Amazed, he asked: "Did you kill that?"
"How could a little guy like you put down a huge beast like that?"
"I killed it with my club," the man replied.
“Wow!” the astonished hunter exclaimed. "How big is your club?"
The man thought for a moment. "I guess there are about 30 of us."
We may not be hunting saber-toothed tiger, but we all need some help to get through this life. We need people who are ready to assist. People who will encourage, teach, challenge, support and watch out for us. One of the best metaphors I know for such people comes from Charlie Plumb, a public speaker and retired naval officer.
After Plumb graduated from the U.S. Naval Academy, he flew jets in Vietnam. He was shot down by a surface-to-air missile after 75 combat missions. He ejected and parachuted into the jungle. The Vietcong captured him and held him prisoner for six years in North Vietnam. Today, Plumb lectures on lessons learned from that experience.
He likes to tell the story of a day when he and his wife were sitting in a restaurant and a man at another table approached them. “You’re Plumb!” the man said. “You flew jet fighters in Vietnam from the aircraft carrier Kitty Hawk. You were shot down!”
“How in the world did you know that?” asked the former pilot.
“I packed your parachute!” he said. Plumb gasped in surprise. The man pumped his hand and continued, “I guess it worked!”
Plumb assured him it did. “If your chute hadn’t worked, I wouldn’t be here today.”

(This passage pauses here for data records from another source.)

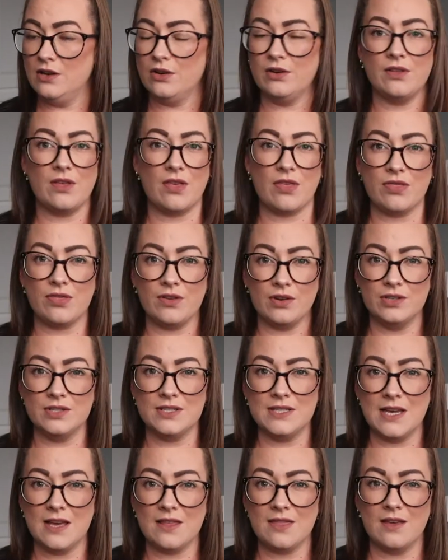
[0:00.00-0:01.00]
or the
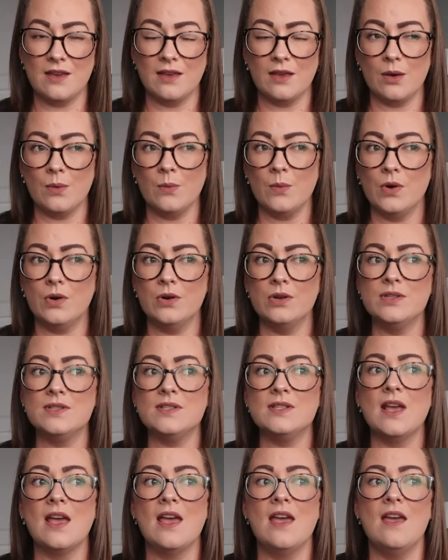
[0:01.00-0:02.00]
Thursday, I think it was,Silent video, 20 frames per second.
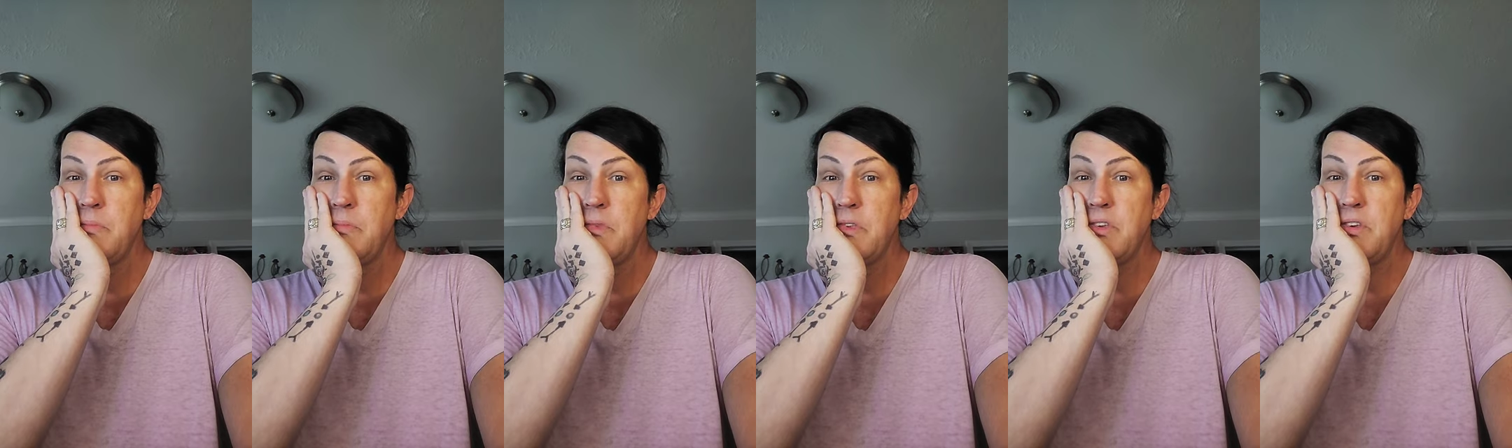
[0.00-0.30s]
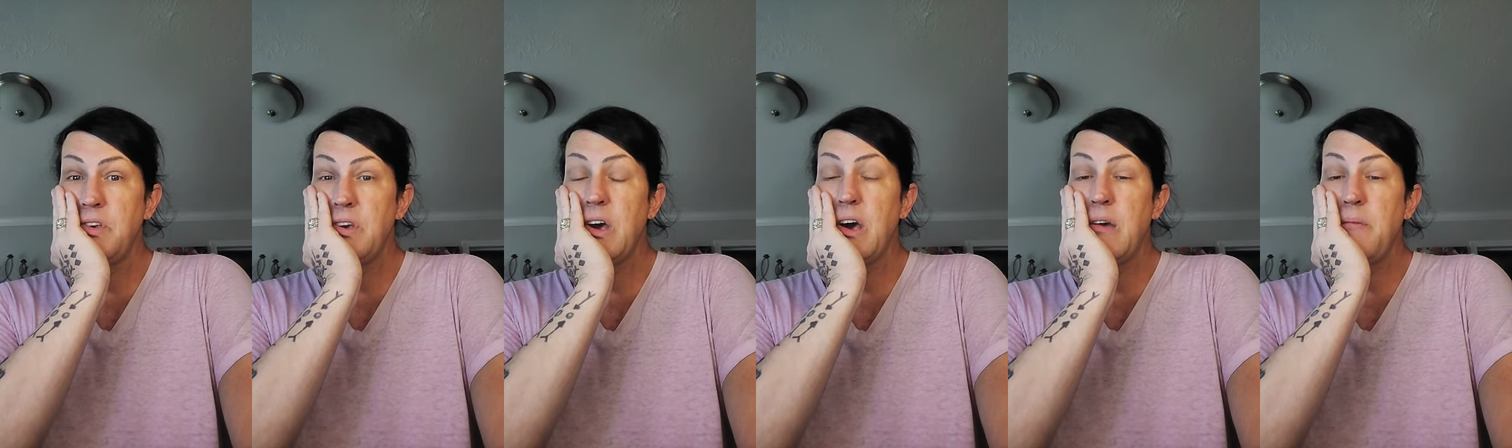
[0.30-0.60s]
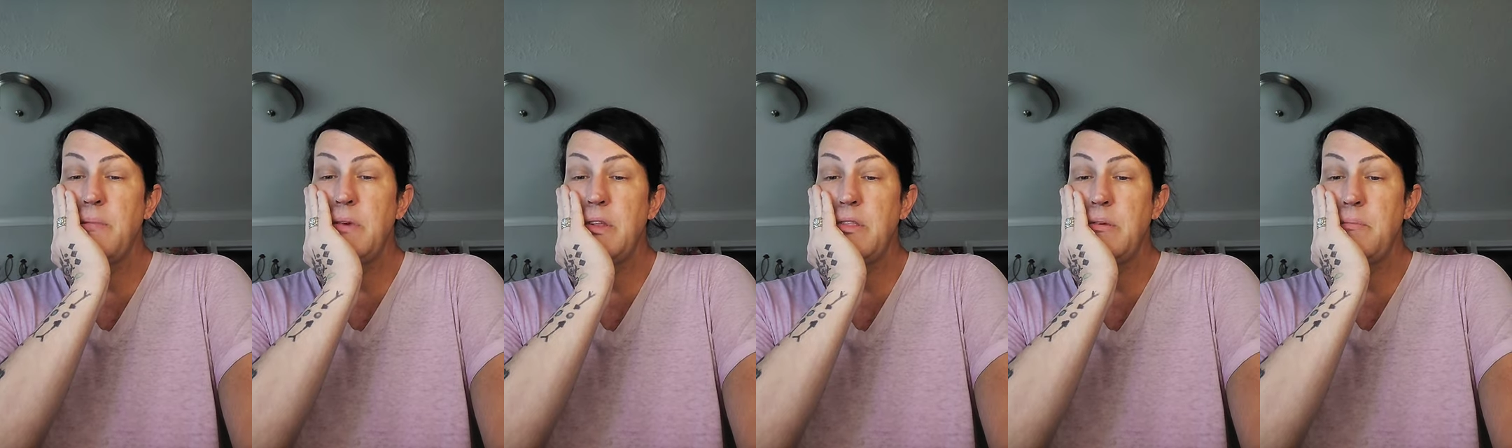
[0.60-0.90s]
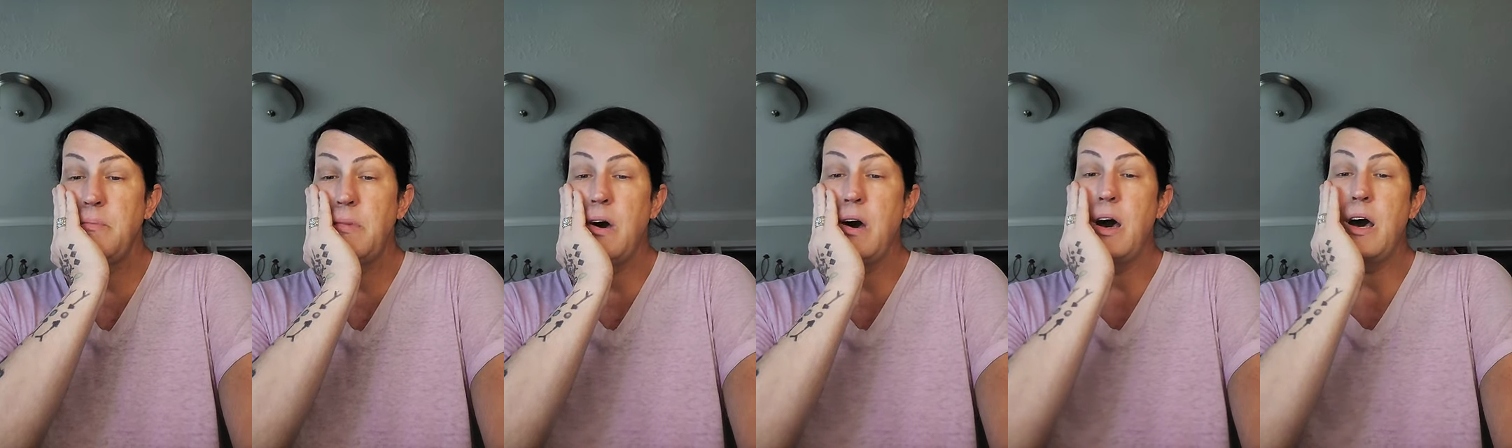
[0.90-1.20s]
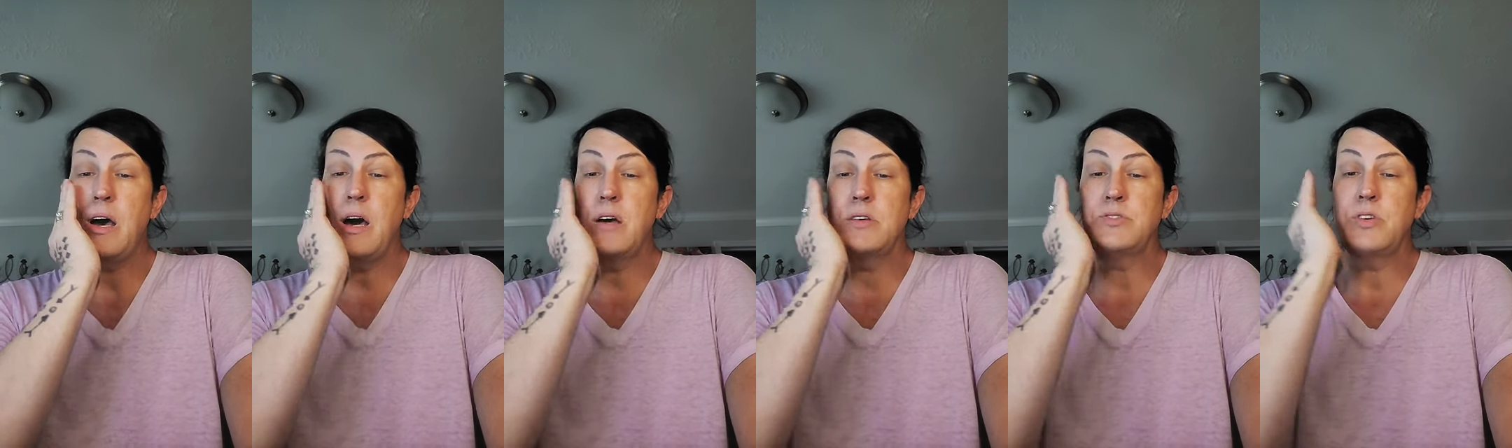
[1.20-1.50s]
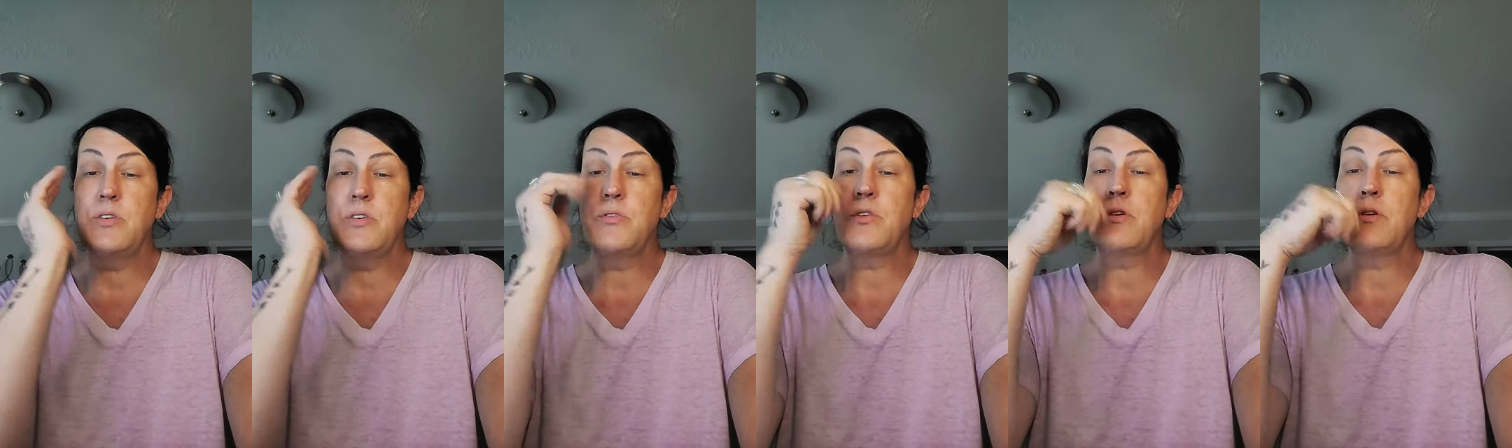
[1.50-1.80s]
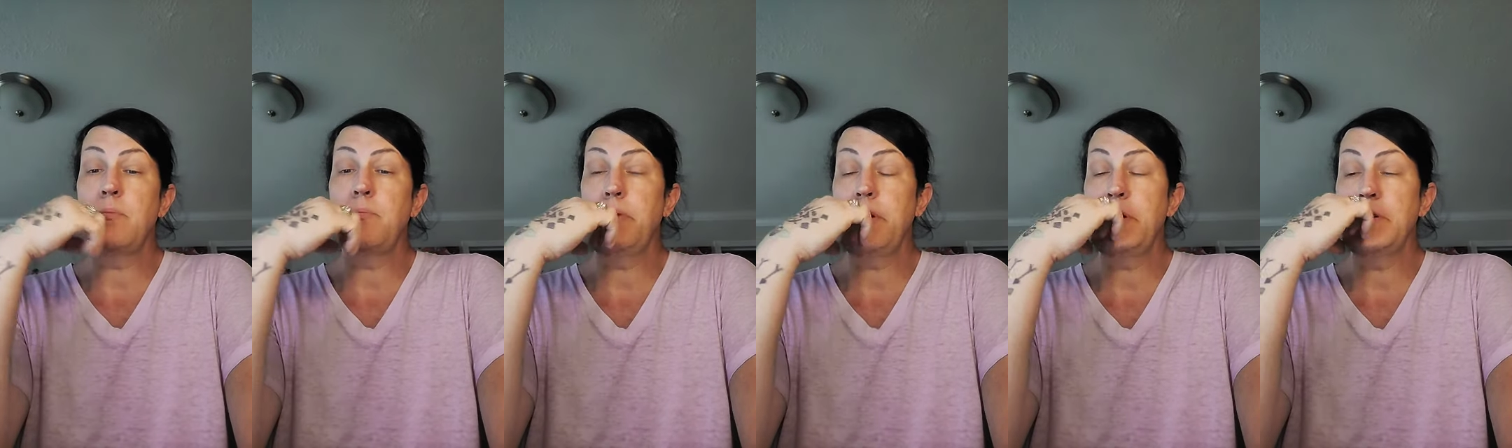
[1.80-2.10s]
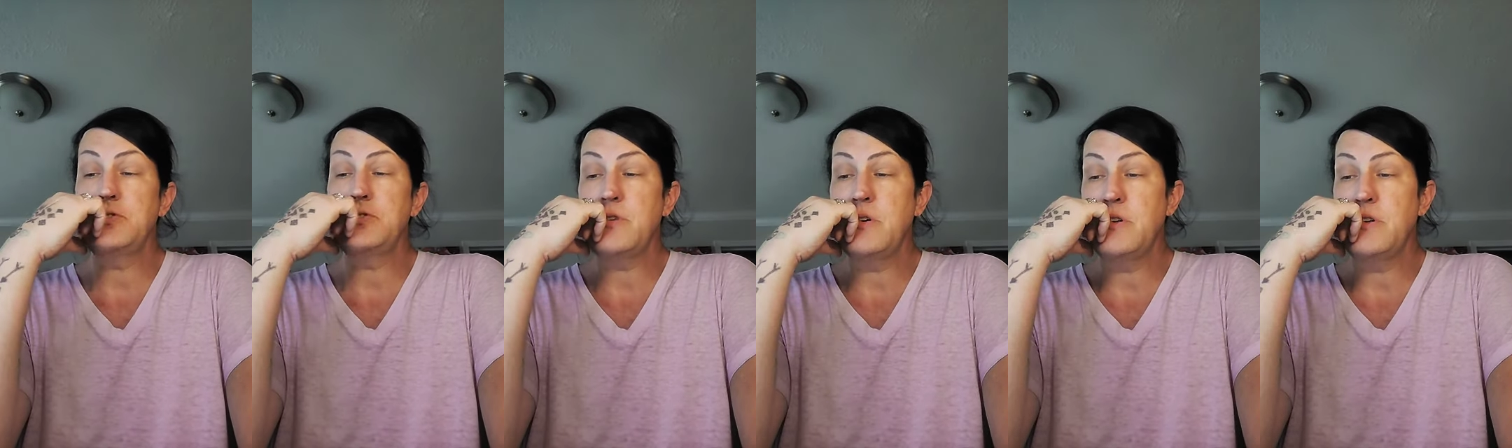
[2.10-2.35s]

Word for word: she gave me the, I showed her the picture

The pilot couldn’t sleep that night, thinking about the stranger. He wondered how many times he might have seen him on the ship and not spoken because he was a fighter pilot and the man who packed his chute was “just a sailor.” He thought of the many hours the sailor had spent on a long wooden table in the bowels of the carrier, carefully weaving the shrouds and folding the silks of each chute, holding in his hands each time the fate of someone he didn’t know.
When Plumb lectures, he often asks his audience, “Who’s packing your parachute?” He is asking: who is watching out for you? Can you identify the people who have packed your parachute over the years and those who are packing it today?
I think of a music teacher who taught me that it was not enough for me to learn the instrument. I must also have fun with it. Ever since, music has been a source of supreme joy for me.
I think of a school teacher who, after listening to a reading of a short story I performed before the class, described the impact of that story on him. That day I fell in love with story-telling and understood the important role stories can play in a person’s life.
I think of a young woman who believed in me and instilled within me a life-long belief in myself.
I can think of many people who have packed my parachute. In their own way, each helped me land a little more safely. Some have been true teachers for me, some have been compassionate healers, and some have put me in touch with deep, spiritual values. They influenced me more than they ever knew.
Who is packing your parachute? And just as important, whose parachutes are you packing? Who looks up to you? Who may depend on you for courage or encouragement? For understanding or guidance?
To those who have packed my parachute over the years, I am indebted.
For those who are packing it yet today, I give thanks.
And to those whose parachutes I am packing, I promise to do my best.